From one oldest to another
My Alena Grace:
There are benefits of being the oldest, the first born. No hand-me-downs, everything you get is new. You're always the first to do something new or reach a milestone ... first to walk, first to have a first birthday, first to start preschool. By default, a bigger deal is made of all your "firsts."
You were the first baby I'd ever held that was my own. The first baby to be brought into our home to stay. The first to teach me a mother's love. The first. It has its privileges.
It also has its disadvantages. Also by default, I expect more from you. You should know better than to jump on the couch. You should know better than to hit. You should know to share. You are the oldest, after all.
By this birthright, right or wrong, you are responsible beyond your years. Greater expectations and discipline are sought from you. You become the target of my frustration, brokenness and exhaustion when you have no ability to understand any of the three. And for all of it I'm sorry.
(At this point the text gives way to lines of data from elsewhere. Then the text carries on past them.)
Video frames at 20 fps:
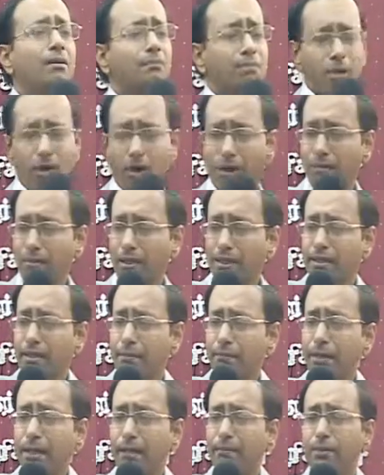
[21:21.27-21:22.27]
Probably the
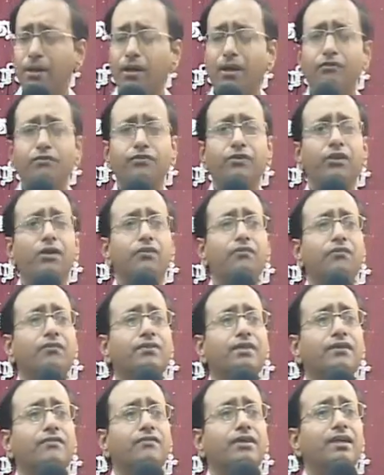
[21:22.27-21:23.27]
people of your,
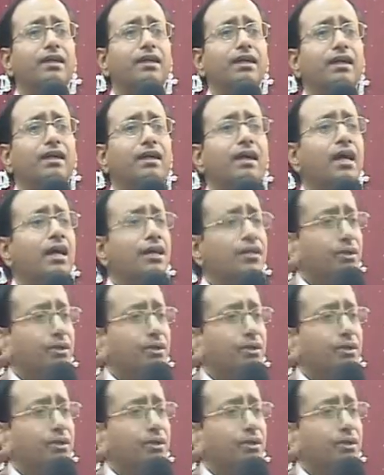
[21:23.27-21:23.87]
the world,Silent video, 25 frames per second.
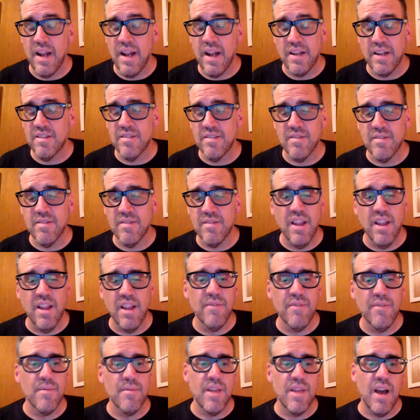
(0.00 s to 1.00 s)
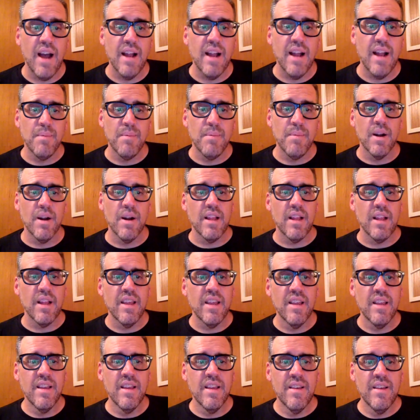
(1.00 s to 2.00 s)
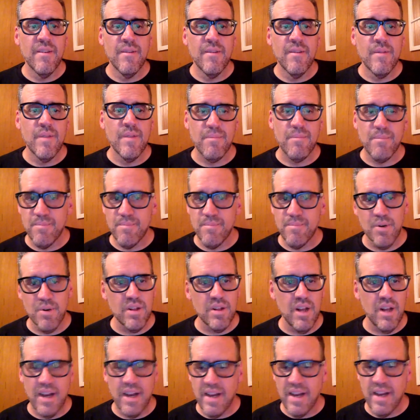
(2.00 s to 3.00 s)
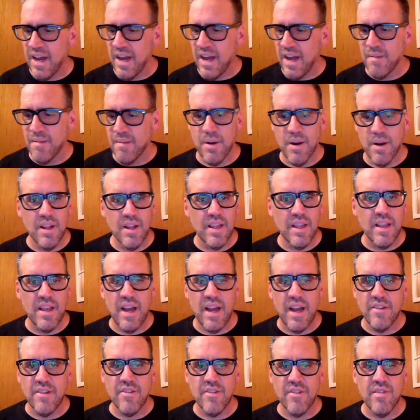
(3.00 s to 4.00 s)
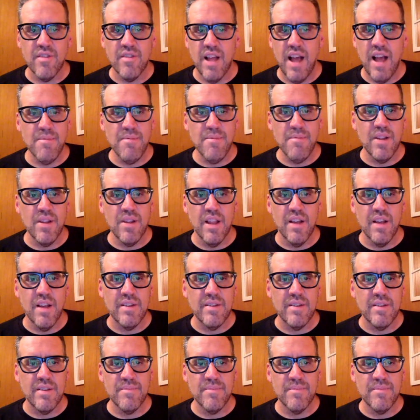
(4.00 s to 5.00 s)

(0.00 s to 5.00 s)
I love the Isla Barley, the Bruichladdich Isla Barley. I just absolutely love it.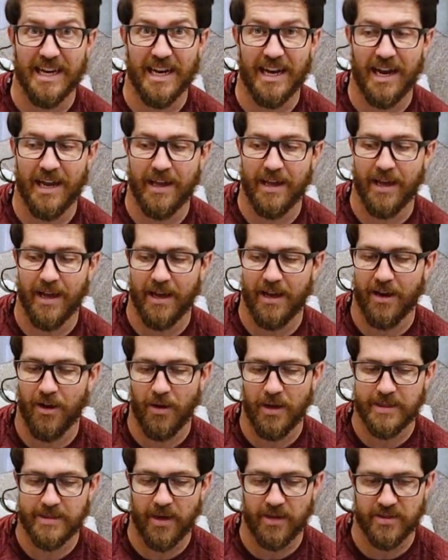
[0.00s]
And I, you know,
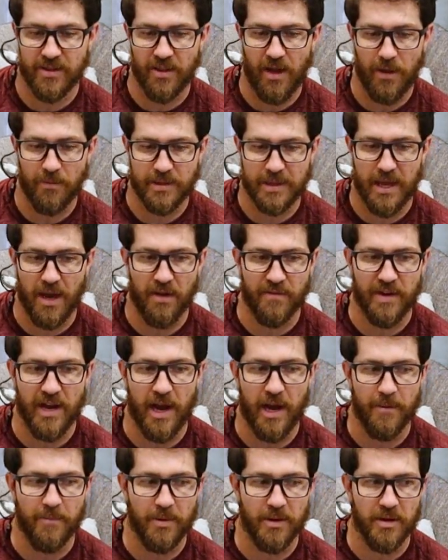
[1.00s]
I talked a lot with Calvin
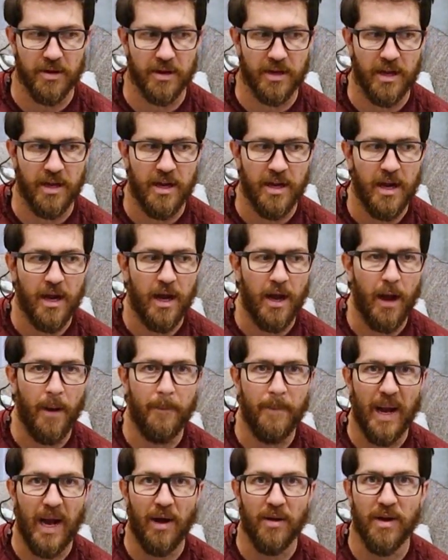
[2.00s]
Heimburg
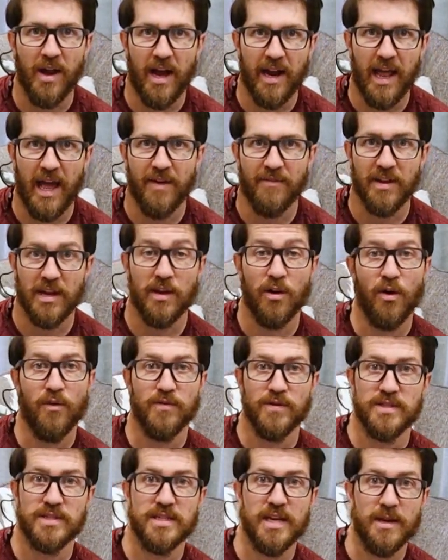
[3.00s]
about not having an
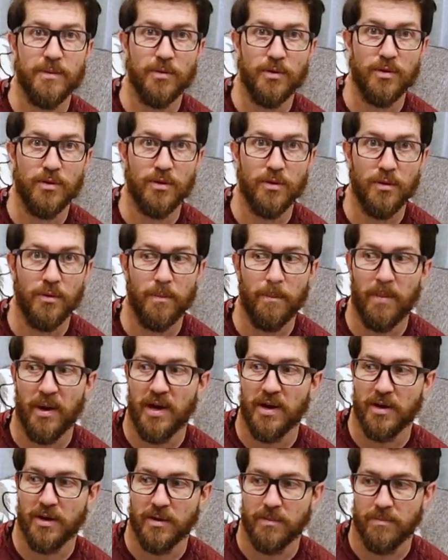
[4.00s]
overstable
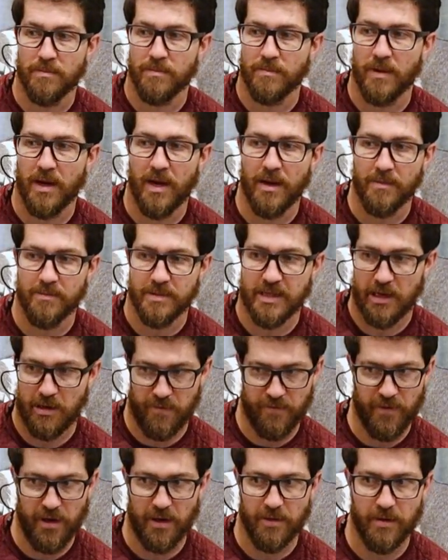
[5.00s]
putter. I'm
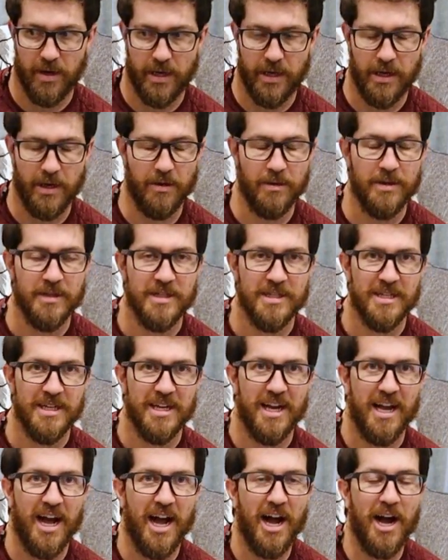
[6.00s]
terrified right now.
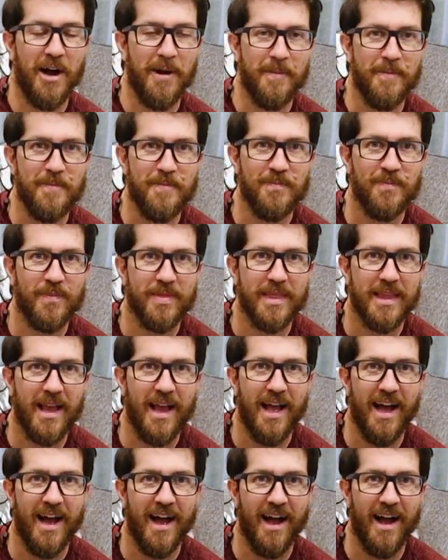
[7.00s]
Um,
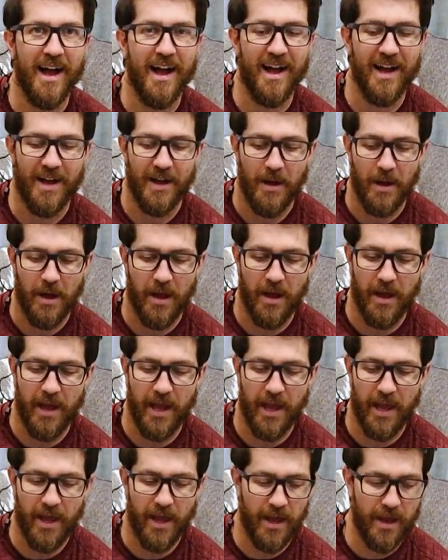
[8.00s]
uh,
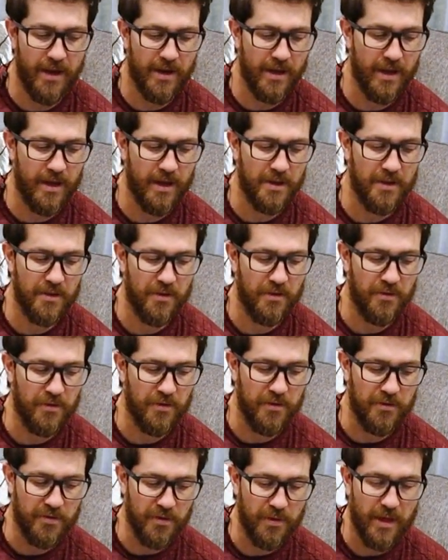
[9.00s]
and
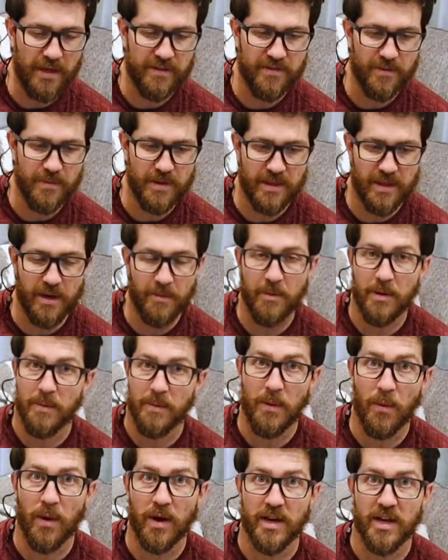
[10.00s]
so that's something that I'm
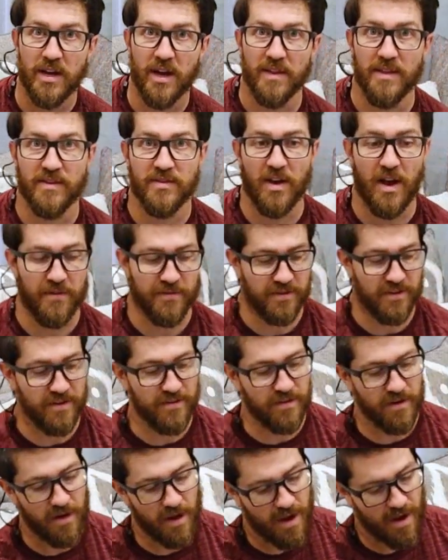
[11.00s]
be working on this off
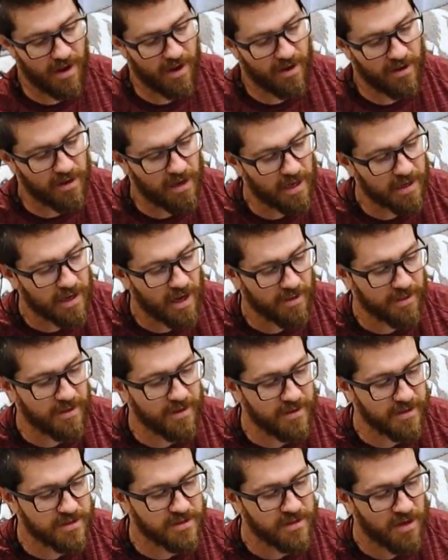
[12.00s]
Uh, I got
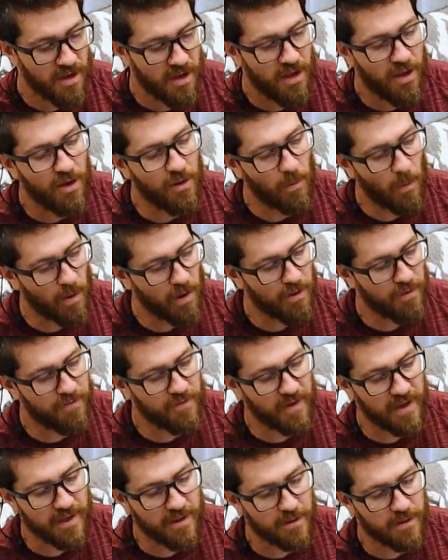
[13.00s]
this Royal
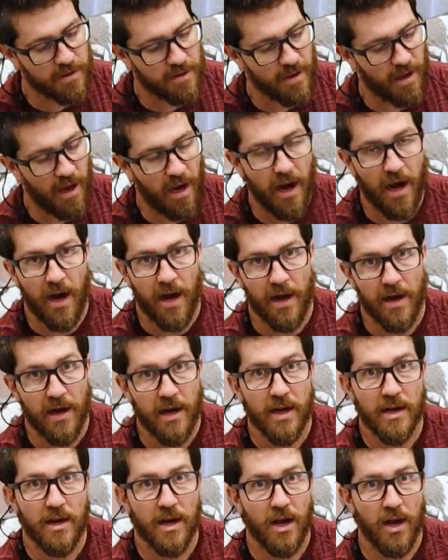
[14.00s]
Faith,
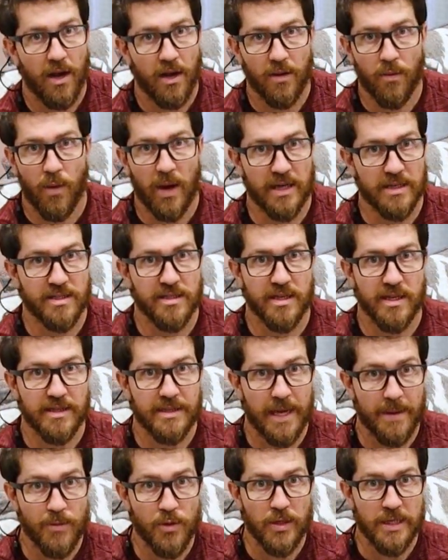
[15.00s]
uh, watched
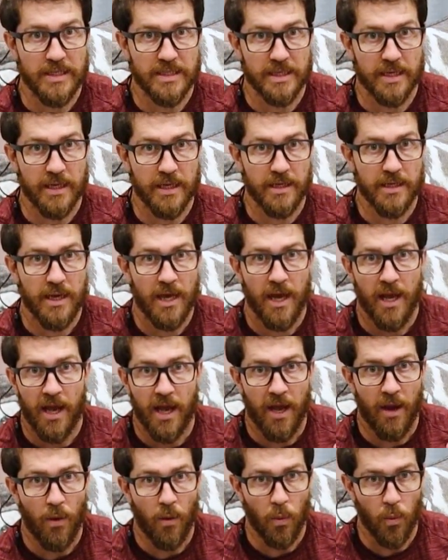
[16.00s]
Temu Nisanen
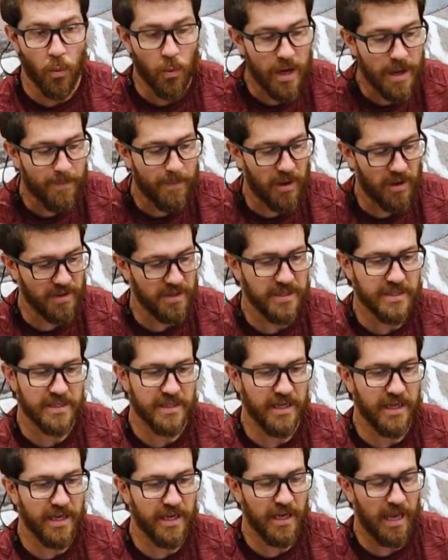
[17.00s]
rip on this
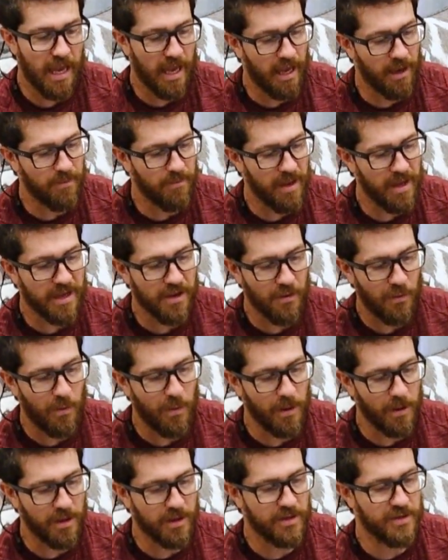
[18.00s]
thing and make it
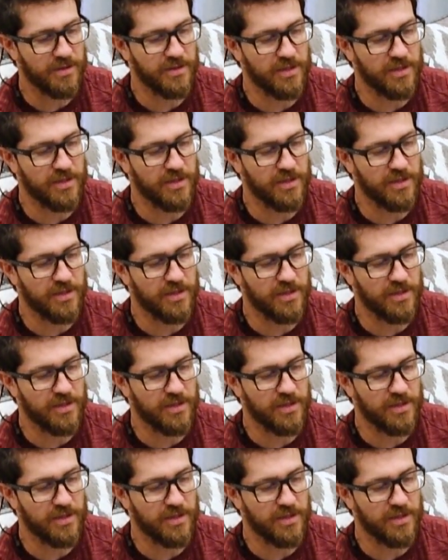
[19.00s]
work.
I see in you the worry-wort, hot-head and caretaker that I believe are genetically yours. Passed down from myself, your grandmother and your great-grandmother. All first born, by the way. I sometimes see these traits in you, and wish I could somehow undo them all. I also wonder how much I've taught you, versus how much you were destined to acquire despite my example.
Chances are you will always expect more from yourself than others do. Chances are you will worry constantly, and when there's nothing left to fret about, worry about that too. Chances are you will feel responsible for things you have no control over or ability to change. Chances are ...
In life, though, you take the good with the bad. What you get in high expectations, you don't get in hand-me-downs. You'll have to accept my desire to instill discipline in you, in exchange for a part of me only you will ever get to hold.
However, despite the unfairness, our conflicts because we both know best and all the other "bad," I promise you unconditional love you'll never know from another and the promise you'll begin to understand it all when you hold that very first baby of your own.
Until then, please try to understand I only want the very best for you, even if it brings out my worst.